**TASK GOAL:** Your task is to copy every record exactly.

[Stored data]
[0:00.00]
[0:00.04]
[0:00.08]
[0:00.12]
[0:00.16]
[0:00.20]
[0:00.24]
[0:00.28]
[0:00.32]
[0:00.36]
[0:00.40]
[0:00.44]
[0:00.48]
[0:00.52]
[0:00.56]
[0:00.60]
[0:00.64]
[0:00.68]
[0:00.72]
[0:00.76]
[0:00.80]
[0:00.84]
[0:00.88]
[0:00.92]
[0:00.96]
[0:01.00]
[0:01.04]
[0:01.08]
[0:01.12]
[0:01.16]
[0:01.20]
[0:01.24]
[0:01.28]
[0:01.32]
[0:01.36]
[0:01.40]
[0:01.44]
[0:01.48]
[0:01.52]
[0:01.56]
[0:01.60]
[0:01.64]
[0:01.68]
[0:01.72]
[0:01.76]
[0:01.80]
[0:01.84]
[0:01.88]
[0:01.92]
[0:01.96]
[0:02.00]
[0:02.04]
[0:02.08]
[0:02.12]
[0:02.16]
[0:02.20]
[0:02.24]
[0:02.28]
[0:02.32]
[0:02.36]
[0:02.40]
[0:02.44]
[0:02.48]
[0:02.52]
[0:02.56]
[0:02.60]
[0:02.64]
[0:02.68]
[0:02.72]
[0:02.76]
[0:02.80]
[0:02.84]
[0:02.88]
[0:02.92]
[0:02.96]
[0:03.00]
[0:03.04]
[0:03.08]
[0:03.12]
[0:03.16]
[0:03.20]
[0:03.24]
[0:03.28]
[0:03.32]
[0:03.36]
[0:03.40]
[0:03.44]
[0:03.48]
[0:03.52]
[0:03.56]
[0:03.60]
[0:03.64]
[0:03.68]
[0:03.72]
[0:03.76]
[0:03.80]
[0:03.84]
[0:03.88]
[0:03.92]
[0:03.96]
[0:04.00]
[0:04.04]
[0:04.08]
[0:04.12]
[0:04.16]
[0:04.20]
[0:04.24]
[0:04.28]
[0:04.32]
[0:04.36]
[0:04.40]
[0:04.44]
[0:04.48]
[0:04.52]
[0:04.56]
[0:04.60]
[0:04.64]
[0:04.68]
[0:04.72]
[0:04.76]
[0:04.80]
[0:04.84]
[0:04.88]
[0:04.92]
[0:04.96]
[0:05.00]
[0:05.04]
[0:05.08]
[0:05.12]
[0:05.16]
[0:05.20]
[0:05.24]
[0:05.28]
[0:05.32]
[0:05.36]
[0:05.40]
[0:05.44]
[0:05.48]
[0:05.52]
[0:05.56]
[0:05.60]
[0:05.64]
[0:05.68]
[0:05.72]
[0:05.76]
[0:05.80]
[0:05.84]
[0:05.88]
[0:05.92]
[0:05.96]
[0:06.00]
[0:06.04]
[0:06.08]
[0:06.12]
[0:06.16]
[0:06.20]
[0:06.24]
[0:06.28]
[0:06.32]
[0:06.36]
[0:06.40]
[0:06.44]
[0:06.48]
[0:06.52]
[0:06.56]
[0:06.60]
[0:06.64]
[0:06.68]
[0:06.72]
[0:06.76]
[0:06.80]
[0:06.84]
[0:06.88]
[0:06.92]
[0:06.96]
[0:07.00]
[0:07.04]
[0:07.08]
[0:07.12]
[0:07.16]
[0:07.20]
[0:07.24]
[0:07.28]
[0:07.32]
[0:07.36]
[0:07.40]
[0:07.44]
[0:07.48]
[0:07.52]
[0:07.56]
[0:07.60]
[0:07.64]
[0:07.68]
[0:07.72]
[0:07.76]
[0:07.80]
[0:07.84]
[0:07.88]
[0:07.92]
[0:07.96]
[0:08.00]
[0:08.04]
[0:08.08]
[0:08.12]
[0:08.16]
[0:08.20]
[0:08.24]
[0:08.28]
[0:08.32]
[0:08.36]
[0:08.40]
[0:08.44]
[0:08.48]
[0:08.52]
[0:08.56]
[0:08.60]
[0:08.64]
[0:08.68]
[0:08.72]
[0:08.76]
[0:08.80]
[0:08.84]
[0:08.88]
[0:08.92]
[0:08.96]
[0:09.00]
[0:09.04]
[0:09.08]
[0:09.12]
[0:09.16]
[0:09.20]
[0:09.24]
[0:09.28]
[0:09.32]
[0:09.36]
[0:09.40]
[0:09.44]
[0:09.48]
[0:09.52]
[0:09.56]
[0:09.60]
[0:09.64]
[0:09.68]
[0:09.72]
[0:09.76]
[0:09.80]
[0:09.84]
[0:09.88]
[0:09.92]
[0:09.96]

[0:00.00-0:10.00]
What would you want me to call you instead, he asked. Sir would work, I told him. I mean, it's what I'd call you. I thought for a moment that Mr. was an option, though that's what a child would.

**ANSWER TO THE EXERCISE:**
[0:00.00]
[0:00.04]
[0:00.08]
[0:00.12]
[0:00.16]
[0:00.20]
[0:00.24]
[0:00.28]
[0:00.32]
[0:00.36]
[0:00.40]
[0:00.44]
[0:00.48]
[0:00.52]
[0:00.56]
[0:00.60]
[0:00.64]
[0:00.68]
[0:00.72]
[0:00.76]
[0:00.80]
[0:00.84]
[0:00.88]
[0:00.92]
[0:00.96]
[0:01.00]
[0:01.04]
[0:01.08]
[0:01.12]
[0:01.16]
[0:01.20]
[0:01.24]
[0:01.28]
[0:01.32]
[0:01.36]
[0:01.40]
[0:01.44]
[0:01.48]
[0:01.52]
[0:01.56]
[0:01.60]
[0:01.64]
[0:01.68]
[0:01.72]
[0:01.76]
[0:01.80]
[0:01.84]
[0:01.88]
[0:01.92]
[0:01.96]
[0:02.00]
[0:02.04]
[0:02.08]
[0:02.12]
[0:02.16]
[0:02.20]
[0:02.24]
[0:02.28]
[0:02.32]
[0:02.36]
[0:02.40]
[0:02.44]
[0:02.48]
[0:02.52]
[0:02.56]
[0:02.60]
[0:02.64]
[0:02.68]
[0:02.72]
[0:02.76]
[0:02.80]
[0:02.84]
[0:02.88]
[0:02.92]
[0:02.96]
[0:03.00]
[0:03.04]
[0:03.08]
[0:03.12]
[0:03.16]
[0:03.20]
[0:03.24]
[0:03.28]
[0:03.32]
[0:03.36]
[0:03.40]
[0:03.44]
[0:03.48]
[0:03.52]
[0:03.56]
[0:03.60]
[0:03.64]
[0:03.68]
[0:03.72]
[0:03.76]
[0:03.80]
[0:03.84]
[0:03.88]
[0:03.92]
[0:03.96]
[0:04.00]
[0:04.04]
[0:04.08]
[0:04.12]
[0:04.16]
[0:04.20]
[0:04.24]
[0:04.28]
[0:04.32]
[0:04.36]
[0:04.40]
[0:04.44]
[0:04.48]
[0:04.52]
[0:04.56]
[0:04.60]
[0:04.64]
[0:04.68]
[0:04.72]
[0:04.76]
[0:04.80]
[0:04.84]
[0:04.88]
[0:04.92]
[0:04.96]
[0:05.00]
[0:05.04]
[0:05.08]
[0:05.12]
[0:05.16]
[0:05.20]
[0:05.24]
[0:05.28]
[0:05.32]
[0:05.36]
[0:05.40]
[0:05.44]
[0:05.48]
[0:05.52]
[0:05.56]
[0:05.60]
[0:05.64]
[0:05.68]
[0:05.72]
[0:05.76]
[0:05.80]
[0:05.84]
[0:05.88]
[0:05.92]
[0:05.96]
[0:06.00]
[0:06.04]
[0:06.08]
[0:06.12]
[0:06.16]
[0:06.20]
[0:06.24]
[0:06.28]
[0:06.32]
[0:06.36]
[0:06.40]
[0:06.44]
[0:06.48]
[0:06.52]
[0:06.56]
[0:06.60]
[0:06.64]
[0:06.68]
[0:06.72]
[0:06.76]
[0:06.80]
[0:06.84]
[0:06.88]
[0:06.92]
[0:06.96]
[0:07.00]
[0:07.04]
[0:07.08]
[0:07.12]
[0:07.16]
[0:07.20]
[0:07.24]
[0:07.28]
[0:07.32]
[0:07.36]
[0:07.40]
[0:07.44]
[0:07.48]
[0:07.52]
[0:07.56]
[0:07.60]
[0:07.64]
[0:07.68]
[0:07.72]
[0:07.76]
[0:07.80]
[0:07.84]
[0:07.88]
[0:07.92]
[0:07.96]
[0:08.00]
[0:08.04]
[0:08.08]
[0:08.12]
[0:08.16]
[0:08.20]
[0:08.24]
[0:08.28]
[0:08.32]
[0:08.36]
[0:08.40]
[0:08.44]
[0:08.48]
[0:08.52]
[0:08.56]
[0:08.60]
[0:08.64]
[0:08.68]
[0:08.72]
[0:08.76]
[0:08.80]
[0:08.84]
[0:08.88]
[0:08.92]
[0:08.96]
[0:09.00]
[0:09.04]
[0:09.08]
[0:09.12]
[0:09.16]
[0:09.20]
[0:09.24]
[0:09.28]
[0:09.32]
[0:09.36]
[0:09.40]
[0:09.44]
[0:09.48]
[0:09.52]
[0:09.56]
[0:09.60]
[0:09.64]
[0:09.68]
[0:09.72]
[0:09.76]
[0:09.80]
[0:09.84]
[0:09.88]
[0:09.92]
[0:09.96]

[0:00.00-0:10.00]
What would you want me to call you instead, he asked. Sir would work, I told him. I mean, it's what I'd call you. I thought for a moment that Mr. was an option, though that's what a child would.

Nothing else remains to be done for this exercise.